Here’s the irony, those three things, hiding true feelings, hiding your heart, and physical distance actually serve to create more conflict, not less.
So, how do you have fewer conflicts?
Bessel Van der Kolk, a leading trauma researcher uses a self-defense analogy, What is the best way to disable a dog intent on killing you?
Most dogs will naturally try to get at your throat, but unless you’re entirely surprised, they’re going to get a hand, foot, or arm first.
A dog’s teeth are curved, designed to hold tightly when the prey pulls away, pulling away is where the damage comes from, so one must do the opposite, go with the curve of the teeth, not against them and plunge your foot, hand, or arm as far into the dog’s mouth as possible, the dog will not like this and will instinctively open their mouth wide and let go.
The same is true with trauma or conflict.
Instead of fleeing, which only increases the damage, you must go straight into it.
You must not hide your true feelings or your heart, you must not put physical distance, you must speak the truth in love, you must be assertive in saying what it is that you want, need, or desire.
Avoidance does not cause conflict to cease, it causes communication to cease.
The more you address conflict openly, the more likely you’ll enjoy good communication and the less likely you’ll struggle with bouts of depression or loneliness.
: “But we, brethren, having been taken away from you for a short while—in person, not in spirit—were all the more eager with great desire to see your face.”
Remember, Paul, Silas, and Timothy had to leave in the middle of the night because intense opposition ().
The city had been set in an uproar and Jason, a new believer, was pulled in front of the crowd; in danger of death or treason.

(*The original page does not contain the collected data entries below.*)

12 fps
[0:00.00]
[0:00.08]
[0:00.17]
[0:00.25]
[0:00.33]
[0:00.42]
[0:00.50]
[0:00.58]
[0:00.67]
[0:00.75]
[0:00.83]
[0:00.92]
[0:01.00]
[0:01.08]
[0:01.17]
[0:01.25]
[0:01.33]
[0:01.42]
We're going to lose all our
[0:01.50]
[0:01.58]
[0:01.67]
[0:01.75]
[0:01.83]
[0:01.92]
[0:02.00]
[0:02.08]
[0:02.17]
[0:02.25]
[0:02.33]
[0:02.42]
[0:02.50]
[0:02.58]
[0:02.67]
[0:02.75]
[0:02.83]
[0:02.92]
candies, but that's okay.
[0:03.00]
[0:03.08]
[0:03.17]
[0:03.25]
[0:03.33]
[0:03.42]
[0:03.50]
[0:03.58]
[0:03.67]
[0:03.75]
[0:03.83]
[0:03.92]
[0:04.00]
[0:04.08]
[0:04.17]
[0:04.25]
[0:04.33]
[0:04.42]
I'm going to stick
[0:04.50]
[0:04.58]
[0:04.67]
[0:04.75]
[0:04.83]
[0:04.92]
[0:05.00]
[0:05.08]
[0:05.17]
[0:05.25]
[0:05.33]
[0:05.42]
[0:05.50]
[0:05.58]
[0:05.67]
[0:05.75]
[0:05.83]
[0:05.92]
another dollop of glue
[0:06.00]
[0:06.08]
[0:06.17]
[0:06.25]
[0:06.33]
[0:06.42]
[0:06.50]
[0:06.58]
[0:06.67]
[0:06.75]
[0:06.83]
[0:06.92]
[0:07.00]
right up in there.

So, Paul fled, not out of cowardice, but to save the fledgling church from unnecessary persecution.
Here’s the fascinating thing, only here, one place, in the Bible, The Greek phrase translated, “taken away from you,” actually means, to be orphaned.
This was an incredibly emotional and painful episode in the life of Paul.

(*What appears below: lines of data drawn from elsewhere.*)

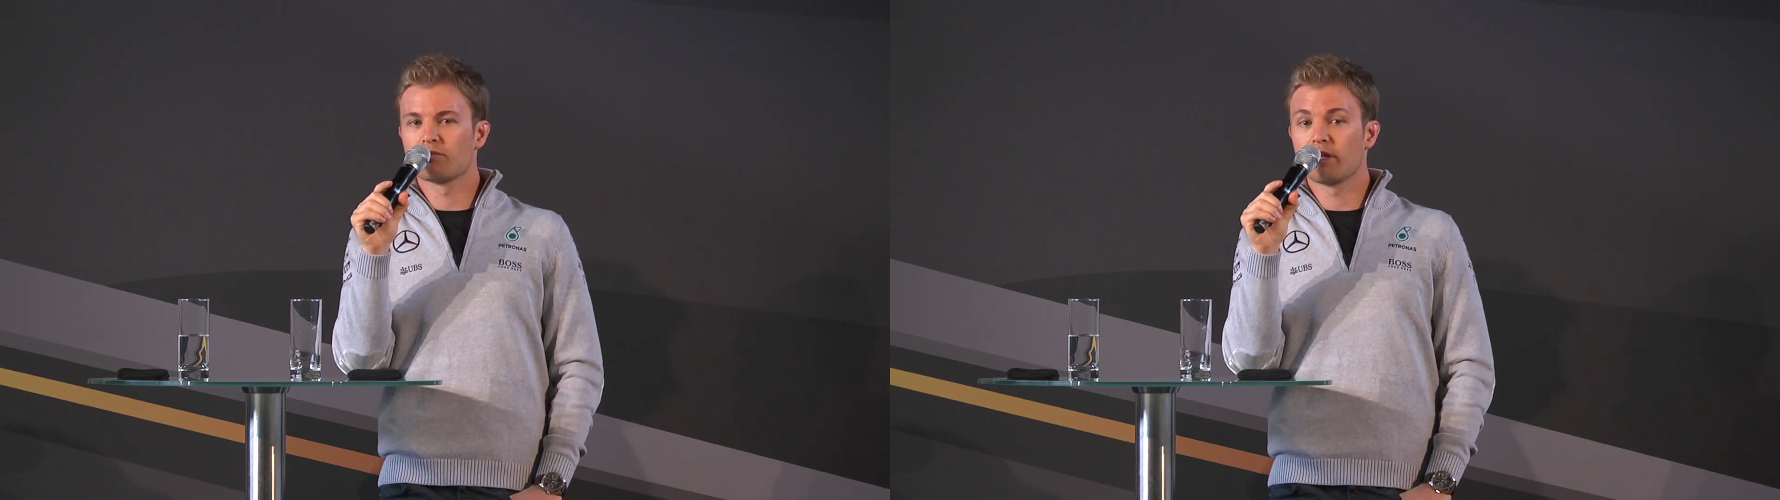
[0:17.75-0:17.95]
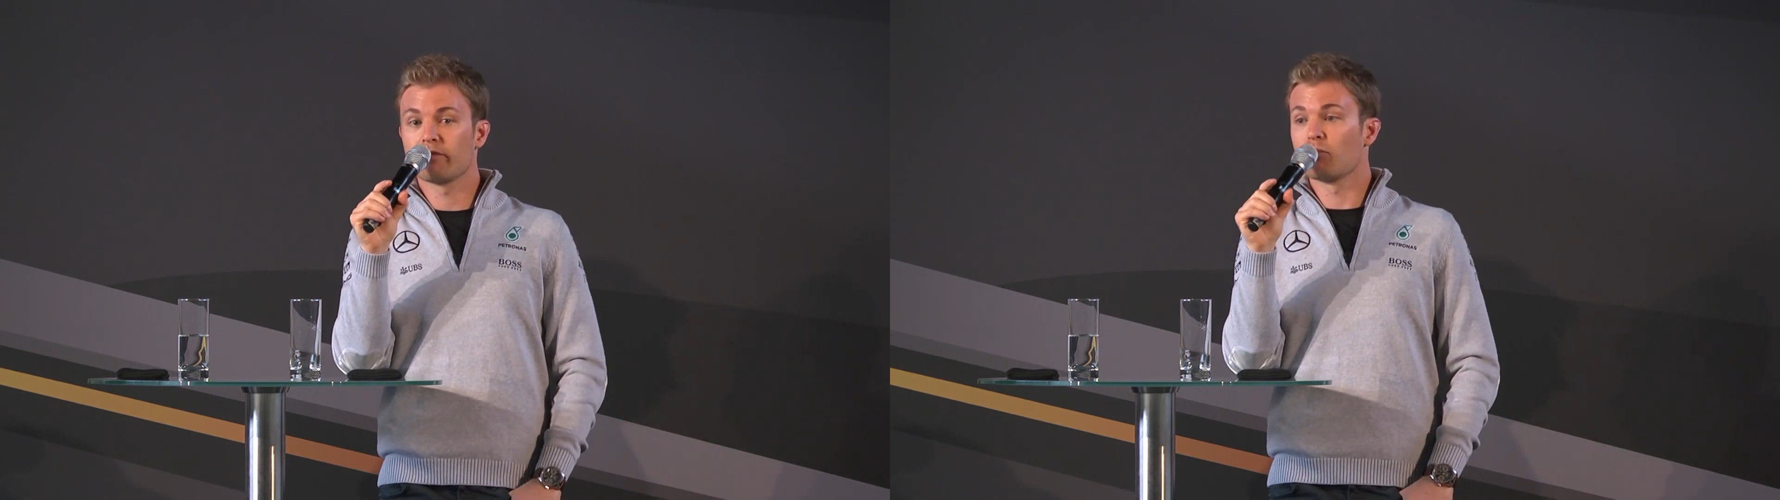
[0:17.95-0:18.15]

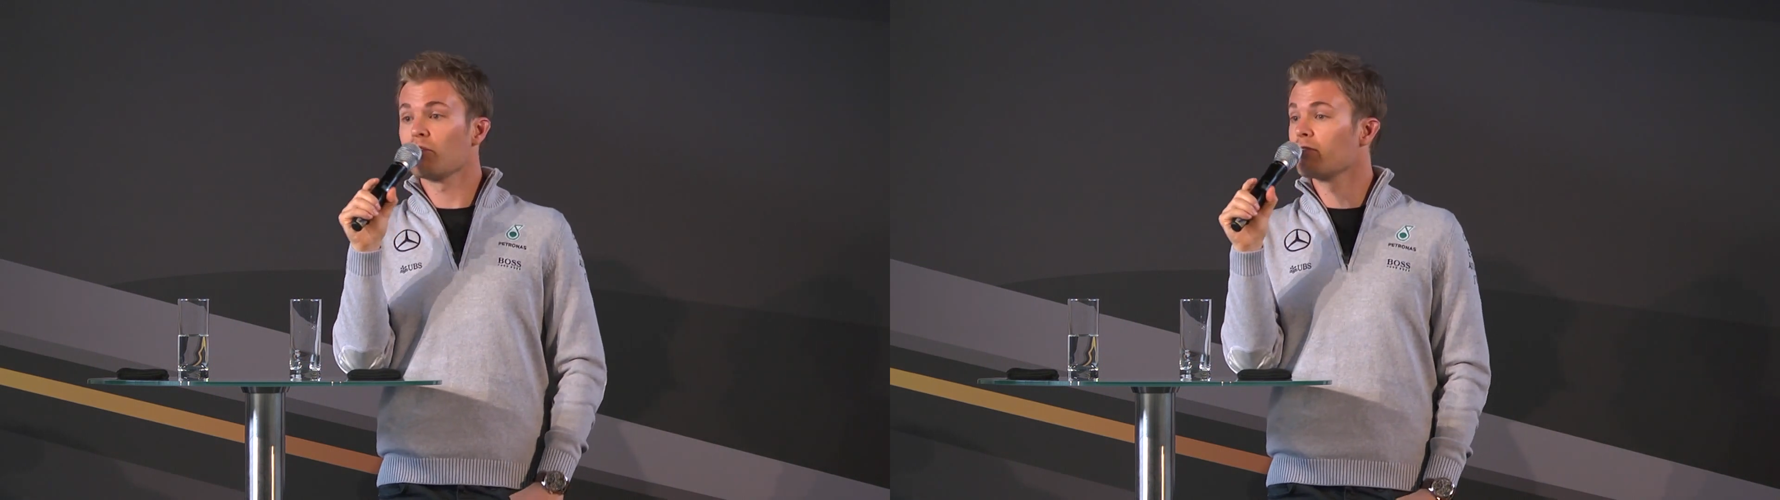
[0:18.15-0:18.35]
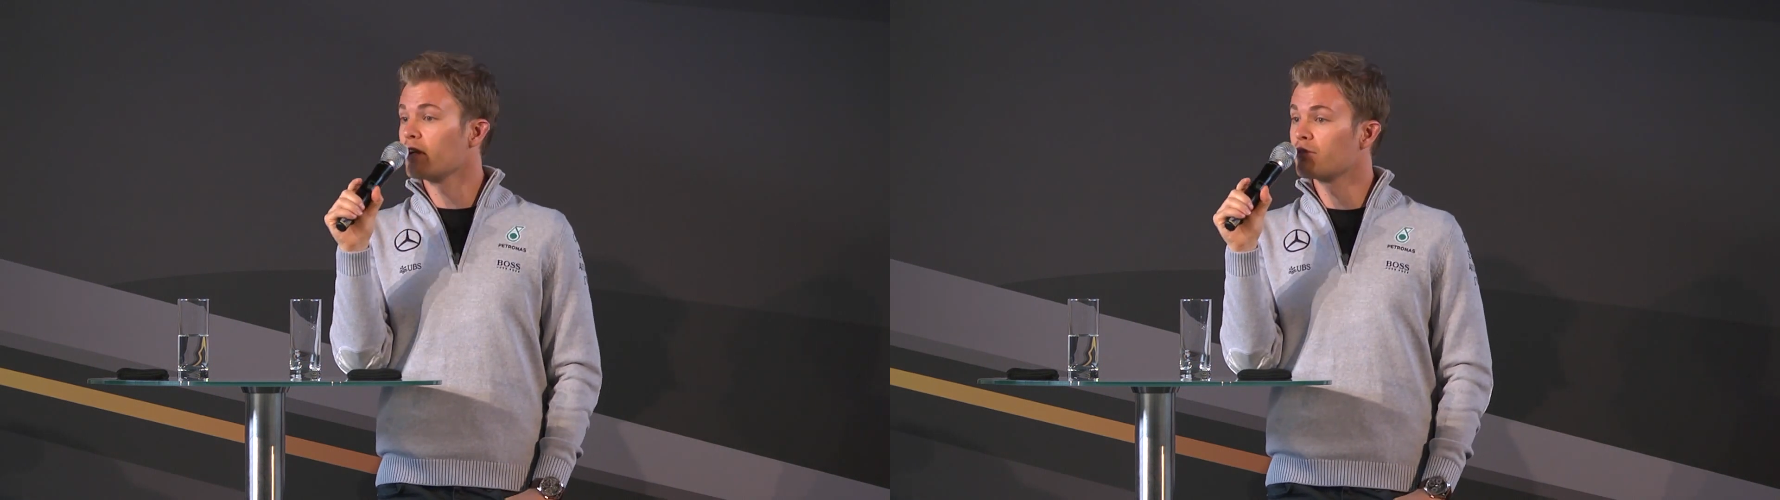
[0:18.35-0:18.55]
even
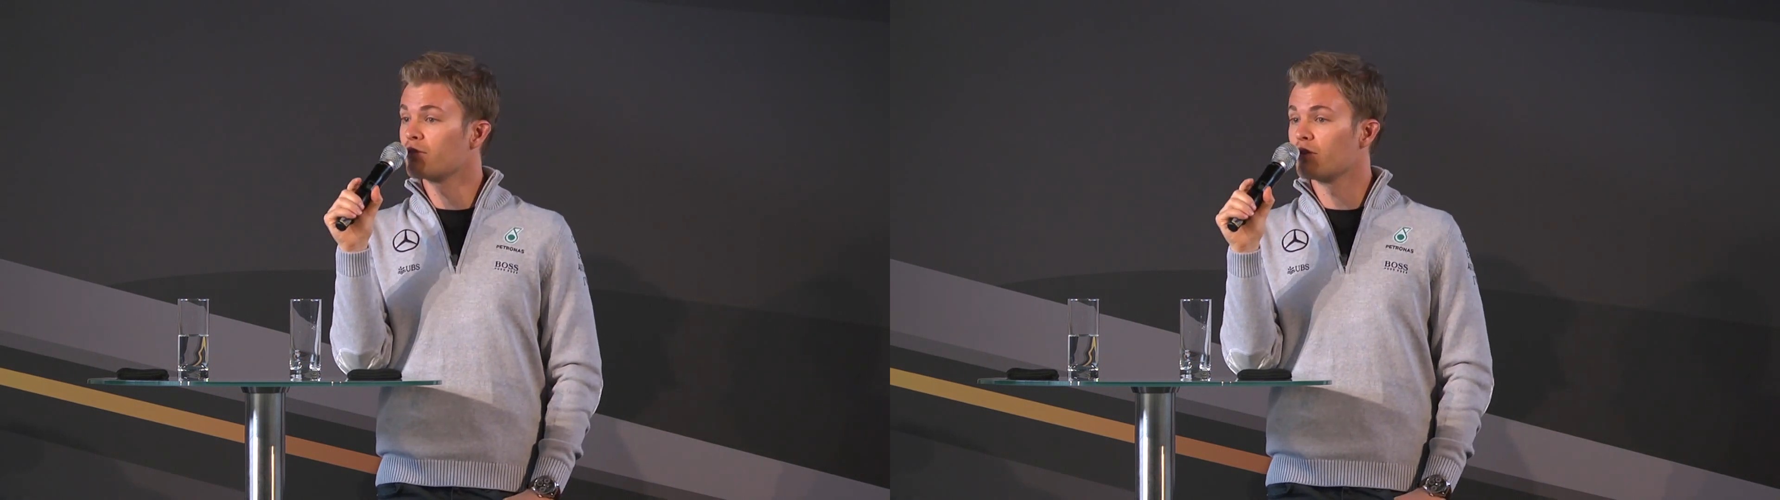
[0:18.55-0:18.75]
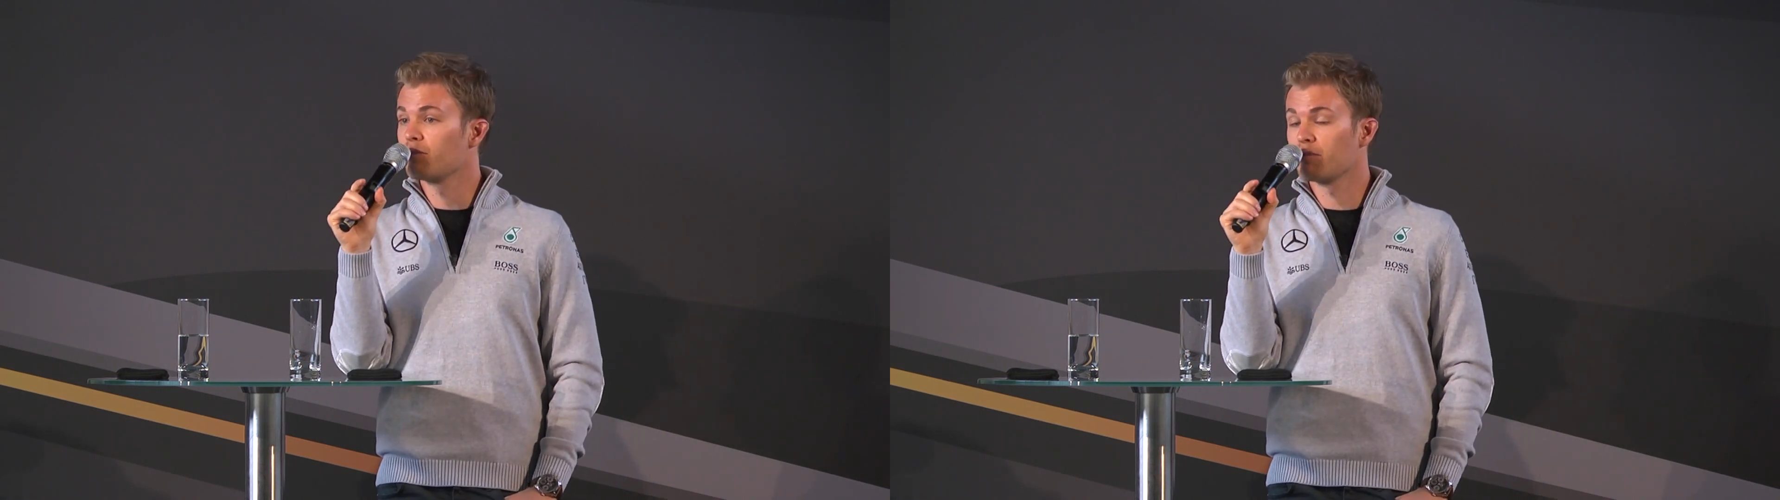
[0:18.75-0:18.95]
more fun
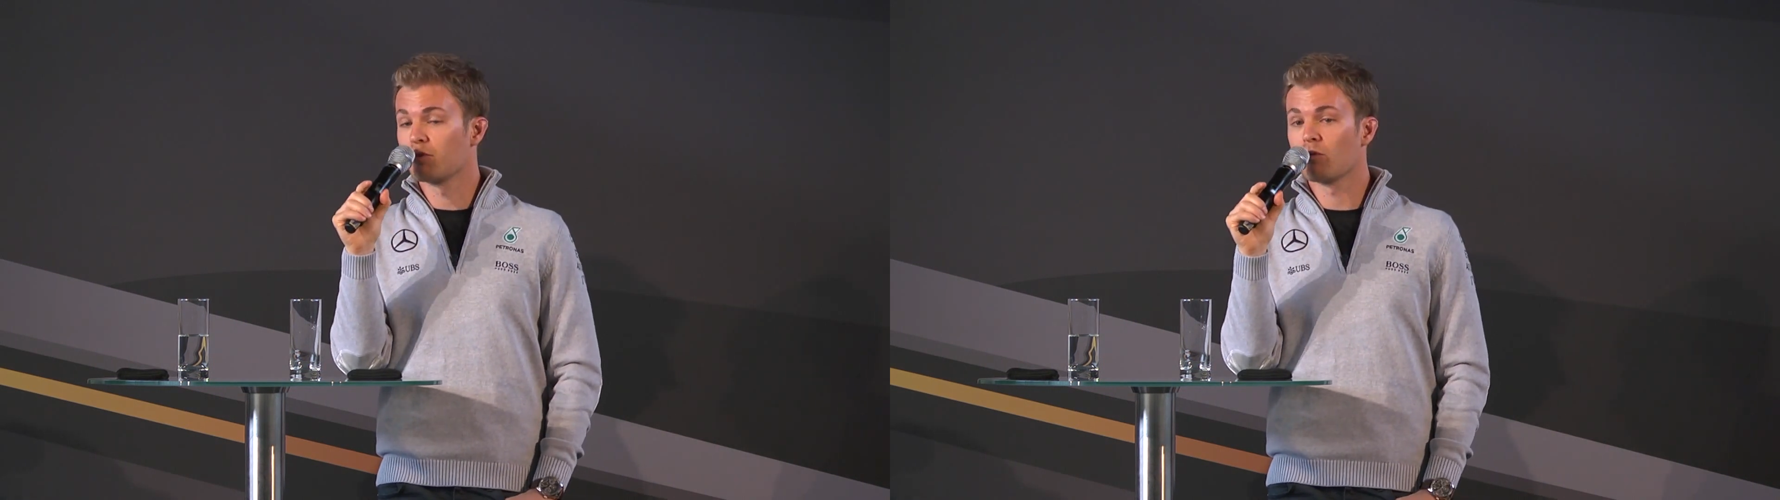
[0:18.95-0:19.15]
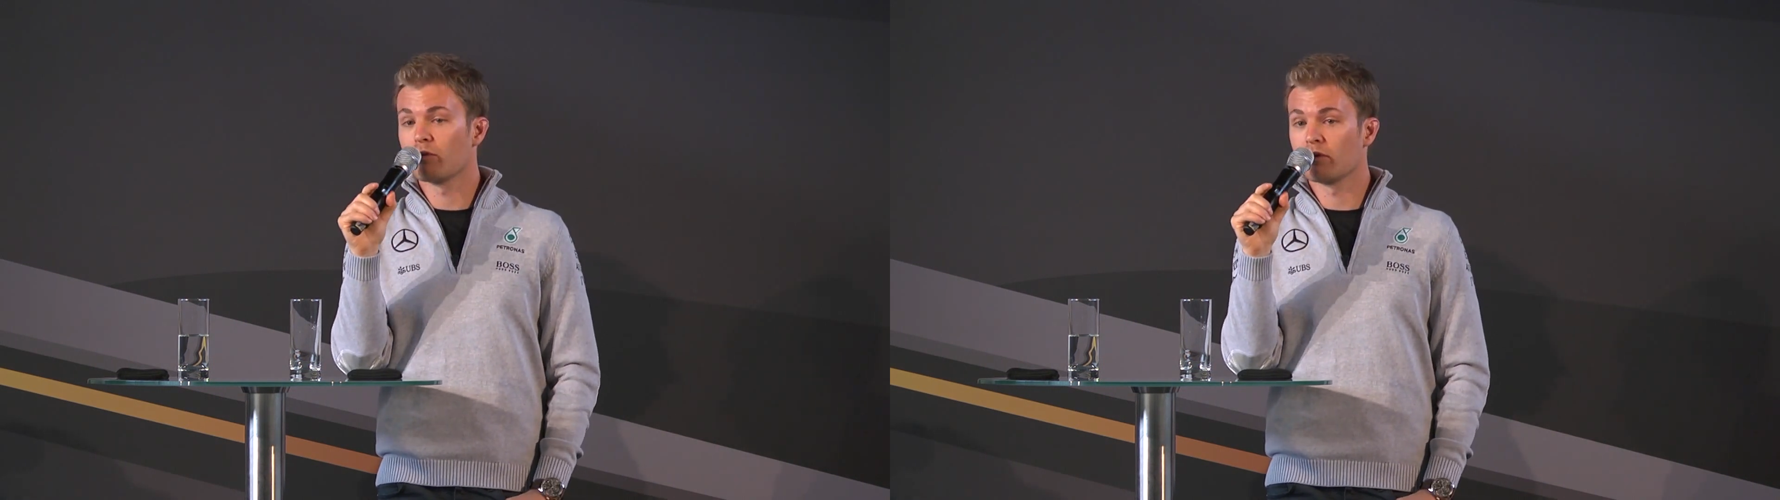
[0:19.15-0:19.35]
for
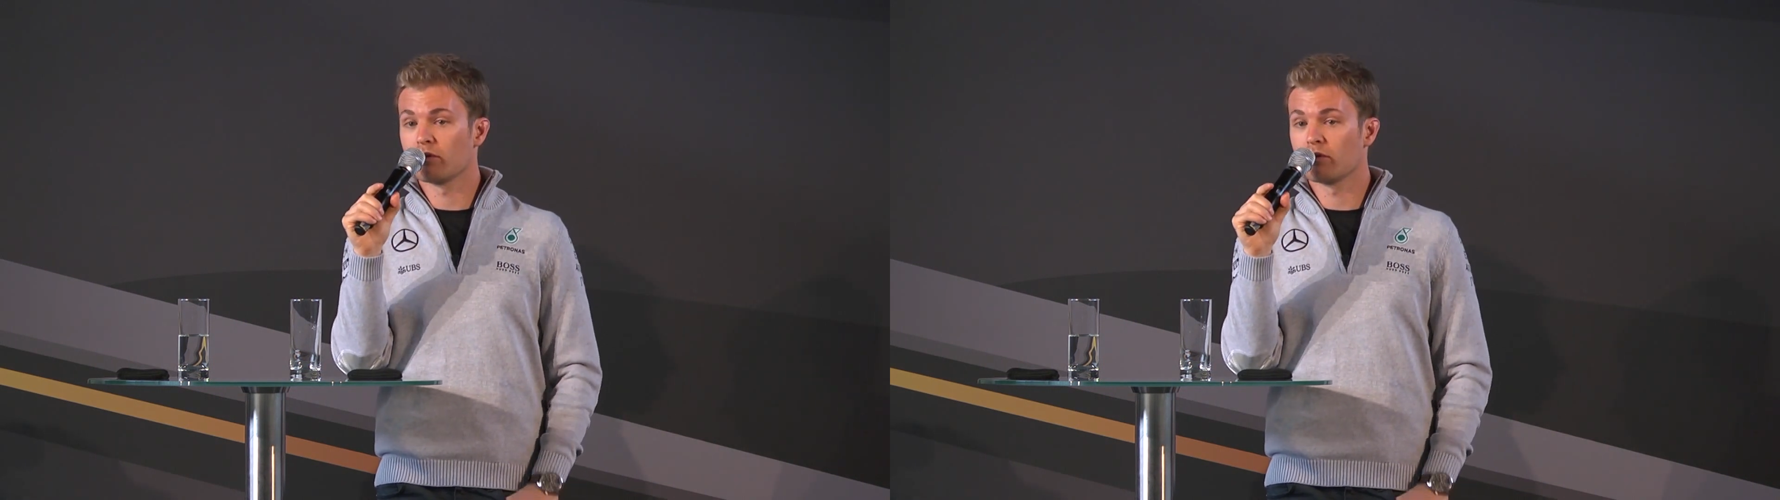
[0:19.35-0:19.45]
people,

In our text, Paul calls the Thessalonians “brethren,” and “brothers and sisters.”
When we are born again, we become family!
And family members usually want to see each other.
I know, there are usually some members in the family whom you’d rather not be around!
But God has designed the family as the basic unit of society.
That’s the meaning behind Lt Col Hal Moore words before going in the Ia Drang Valley in Vietnam, They say we’re leaving home, but we’re going to what home was always supposed to be.
Your family should be the place of acceptance and safety, not because you are deserving, but because of who you are.
I know everyone can’t be involved in small groups or discipleship groups for one reason or another, all entirely valid, but there is no reason not to hang out with each other for a few minutes between and after the services.
Or to share a meal with one another.
Second, truly caring for one another means that our eyes are open to Satan’s designs.
2:18: “For we wanted to come to you—I, Paul, more than once—and yet Satan hindered us.”
Satan is like a roaring lion, seeking whom he may devour.
We all know this, but what does it mean?
If you’ve ever watched lions hunt you will recognize that they are not indiscriminate about who they attack.
Often a herd of Wildebeests will occupy the same space as a pride on the hunt.